# Exercise
Within the data that follows, set down exactly the lines from the one containing "[00:04:49.53 to 00:04:50.53]" through the one containing "Transcript, with fillers: Uh, we", both ends included.
[[ Records, beginning ]]
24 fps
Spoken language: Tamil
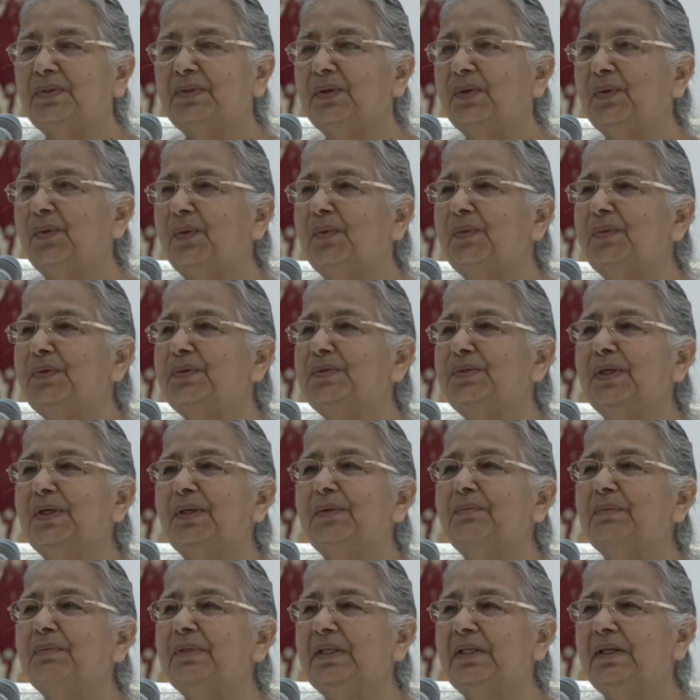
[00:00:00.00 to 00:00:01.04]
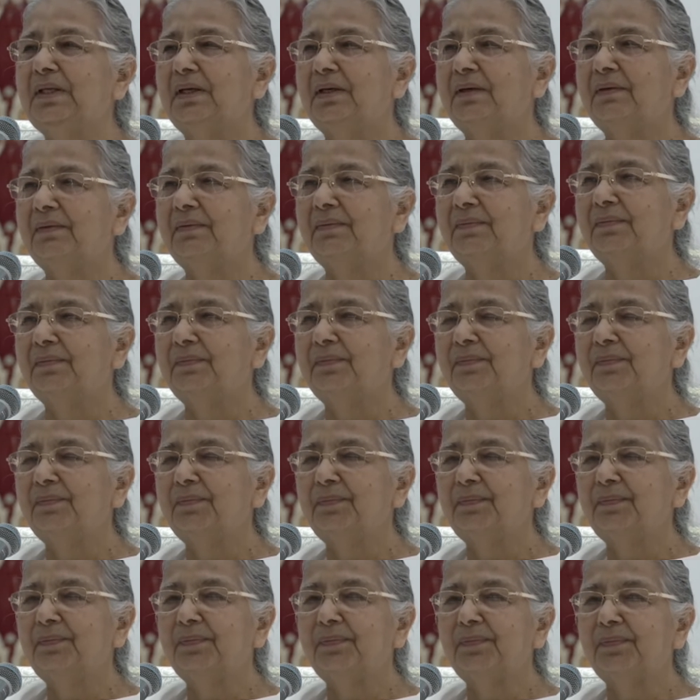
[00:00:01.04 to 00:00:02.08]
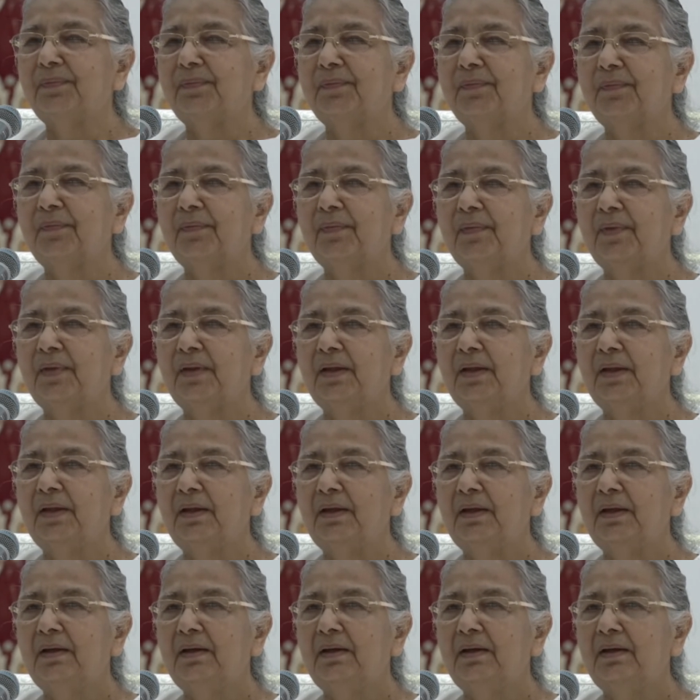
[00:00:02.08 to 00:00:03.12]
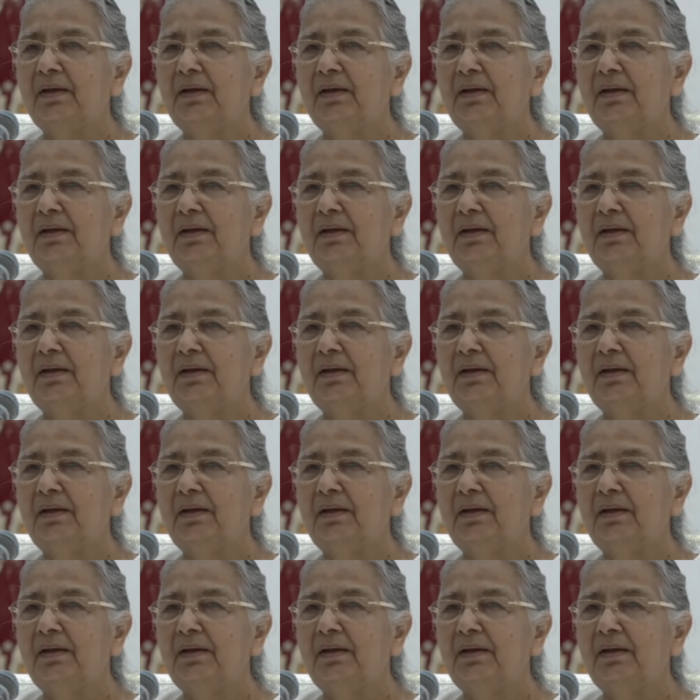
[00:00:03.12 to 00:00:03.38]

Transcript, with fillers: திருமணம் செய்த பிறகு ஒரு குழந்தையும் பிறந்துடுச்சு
[[ Records, end ]]
[[ Records, beginning ]]
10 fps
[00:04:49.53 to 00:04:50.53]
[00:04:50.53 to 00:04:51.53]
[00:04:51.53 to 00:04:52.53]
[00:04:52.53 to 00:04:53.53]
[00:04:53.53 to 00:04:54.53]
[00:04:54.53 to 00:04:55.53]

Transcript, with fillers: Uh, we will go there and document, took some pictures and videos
[[ Records, end ]]
# Result of this exercise
[00:04:49.53 to 00:04:50.53]
[00:04:50.53 to 00:04:51.53]
[00:04:51.53 to 00:04:52.53]
[00:04:52.53 to 00:04:53.53]
[00:04:53.53 to 00:04:54.53]
[00:04:54.53 to 00:04:55.53]

Transcript, with fillers: Uh, we will go there and document, took some pictures and videos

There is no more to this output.